The problem with OCD is that it becomes your normal, and fighting your normal is definitely a challenge, but challenge yourself and make yourself the one in charge. Fight back with OCD it may seem hard but i am 15 and i am doing it and succeeding some days aren't the best but when i fight back it makes my better days even better. And about people understanding- my family doesn't understand one thing about OCD and i accept that because i feel you have to be the one with it to understand it and even people with OCD don't even fully understand how and why. I hope the best for you this website has helped me a lot and i am sure it will help you! you are not alone.
everyones input is amazing, I never thought I would get responses as quickly as I did!
horselovergirl: you are one strong woman let me tell you, at 15 I was on where near brave enough to face my OCD let alone the anxiety I was experiencing. Major kudos to you! I am currently with a CBT therapist who rocks and has imporved os much of my life it isnt even describably, but my struggle was never with compulsions as much as the obsessions. those have been my monster under the bed if you will beacuse no matter what I do to make them go away they are still there. my parents have really tried to understand what I am experiencing but like you said, there really is no understanding like the one we have as first-hand exposure. My dad, who has mild anxiety, is often my voice of reason and the only one who understands the OCD almost as much as I do. the relationship I have with him is golden, but when things between my mom and I grow dark he retreats to her side, but this i understand. thank you again for commenting, it made my night!
Lotusjewel: girlfriend you made a fabulous suggestion! i wasnt sure if i was making the reight decision to blog or write about my OCD but as of this moment i am currently writing gratitude journals and drafting blogs to post here to help express the thoughts in my head, so thank you for assuring me!
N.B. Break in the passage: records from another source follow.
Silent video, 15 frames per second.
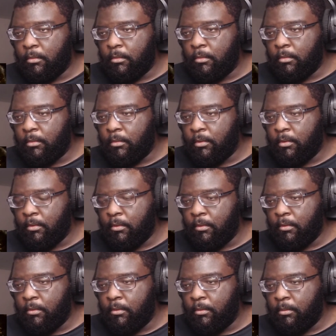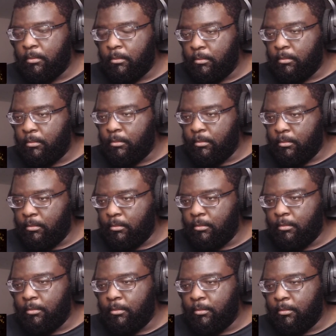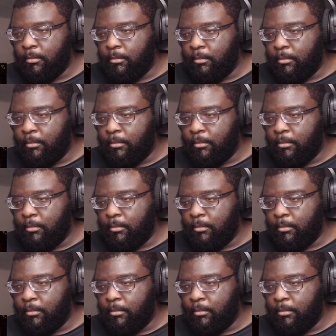[no speech]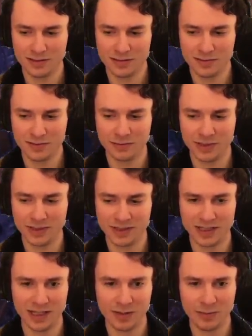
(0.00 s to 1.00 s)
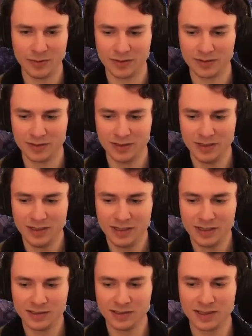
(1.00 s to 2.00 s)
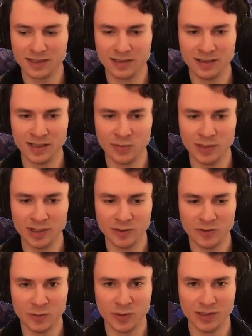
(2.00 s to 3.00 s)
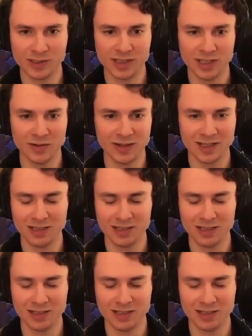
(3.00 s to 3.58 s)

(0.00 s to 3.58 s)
from the top. Just get a little bit of a push going.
My family is jewish, so tough love is an understatement in my family but its a cultural norm so im used to it! My mom was raised to be independent very early on, with very little maternal stimulation from my grandmother…a habit my mom has unknowingly picked up (my mom isnt the warm and fuzziest but shes mine so I love her regardless). My mom was often pushed by her father and mother to do better even if she came home with A's, but they never attended events or award ceremonies and often left her to deal with her severe asthma alone while she sat in the hosptital. My mom pushed herself to gain their appreciation even when they never truly showed it (to this day they still grill her about when shes becoming a doctor even though shes an accomplished cardiac nurse with 30 years experience at an excellent hospital). I have tried multiple times to tell her this is my own experience and that I have to do things the way they work for me, but she still meddles a bit and asks questions. She puts the pressure on me beacuse she put it on herself, she never felt worthy enough so I think her tough love is a worry that I will fall into the patterns and disorders that she suffered from.
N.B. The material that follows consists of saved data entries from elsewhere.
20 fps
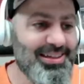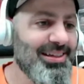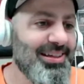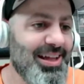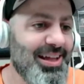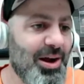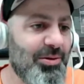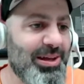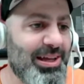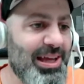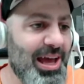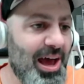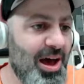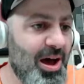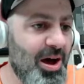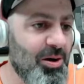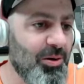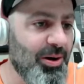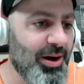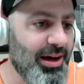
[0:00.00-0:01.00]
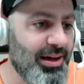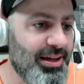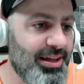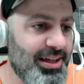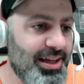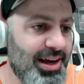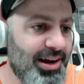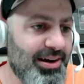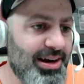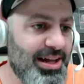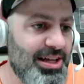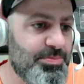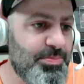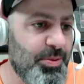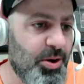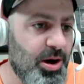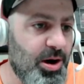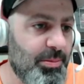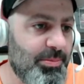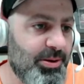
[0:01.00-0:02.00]
There we go. Here it is,
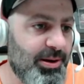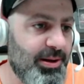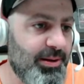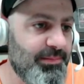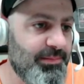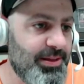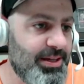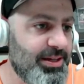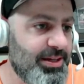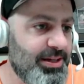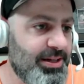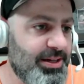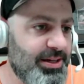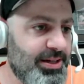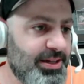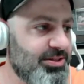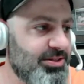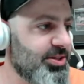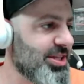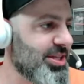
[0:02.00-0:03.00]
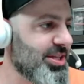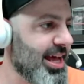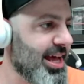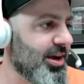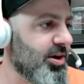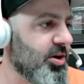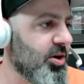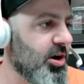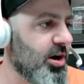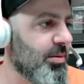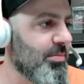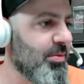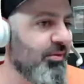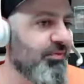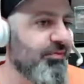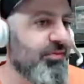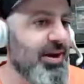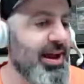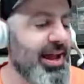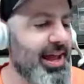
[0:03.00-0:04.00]
Barbara. Here's your hashtag,
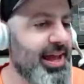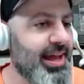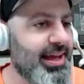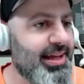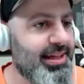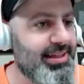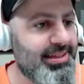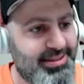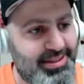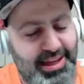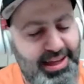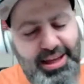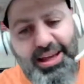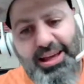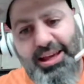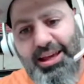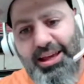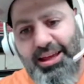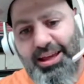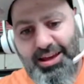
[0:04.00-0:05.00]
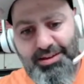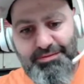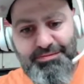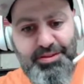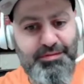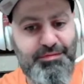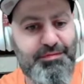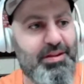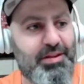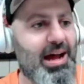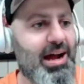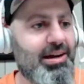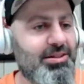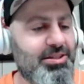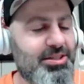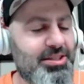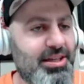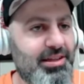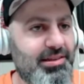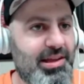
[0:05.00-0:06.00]
horrible for Hagans. If the
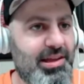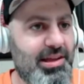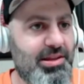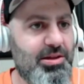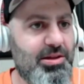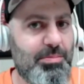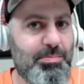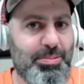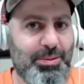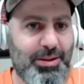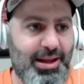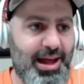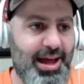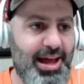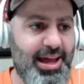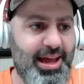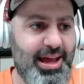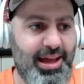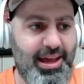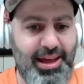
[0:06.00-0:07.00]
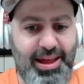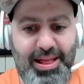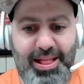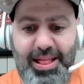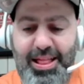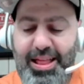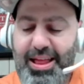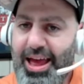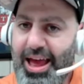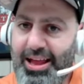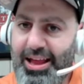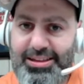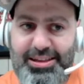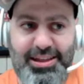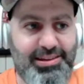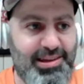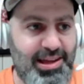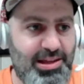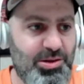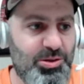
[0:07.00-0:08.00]
Flyers continue to play and
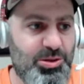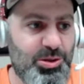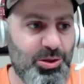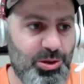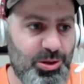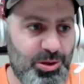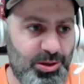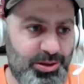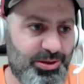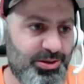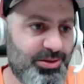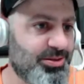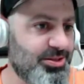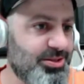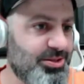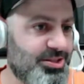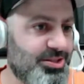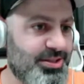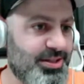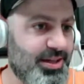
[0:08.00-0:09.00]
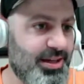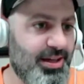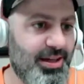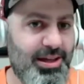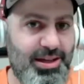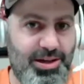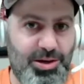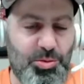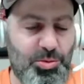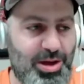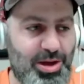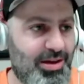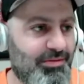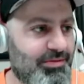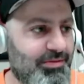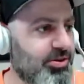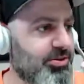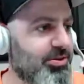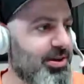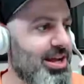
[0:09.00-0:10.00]
continue to lose, we have a
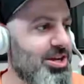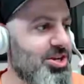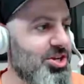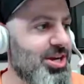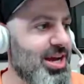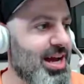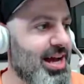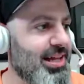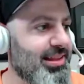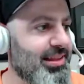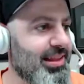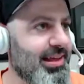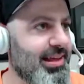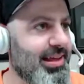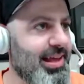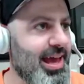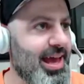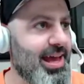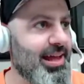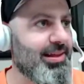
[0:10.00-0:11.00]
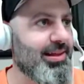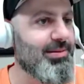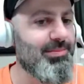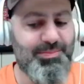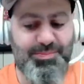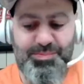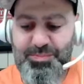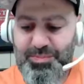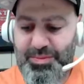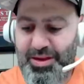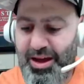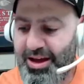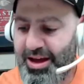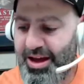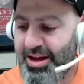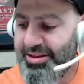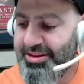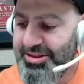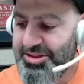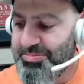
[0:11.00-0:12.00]
great shot to get
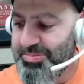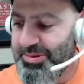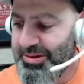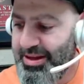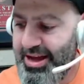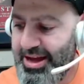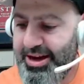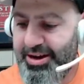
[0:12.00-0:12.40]
this player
Pleasure:) You know, sometimes it’s also easy to forget that everyone is just doing the best that they know how at that time, based on their own experiences, what they have been taught etc etc. That’s not to say that what they are doing is going to be great or the right thing, but it could be all they have the skills/knowledge to do until they learn otherwise.Â
It's hard to have others understand what's going on inside our overactive brains. I think it's great that you're reaching out to others for suggestions. Be proud of yourself for working hard on your OCD! I too have those in my life that forget that not all my worries are from "being OCD." It's frustrating & makes me angry every single time. I started working w/ a therapist & my first assignment was to try again to talk w/ them in an honest, heartfelt way to make them see how much it hurts when they jump to that conclusion. OCD is not our identity.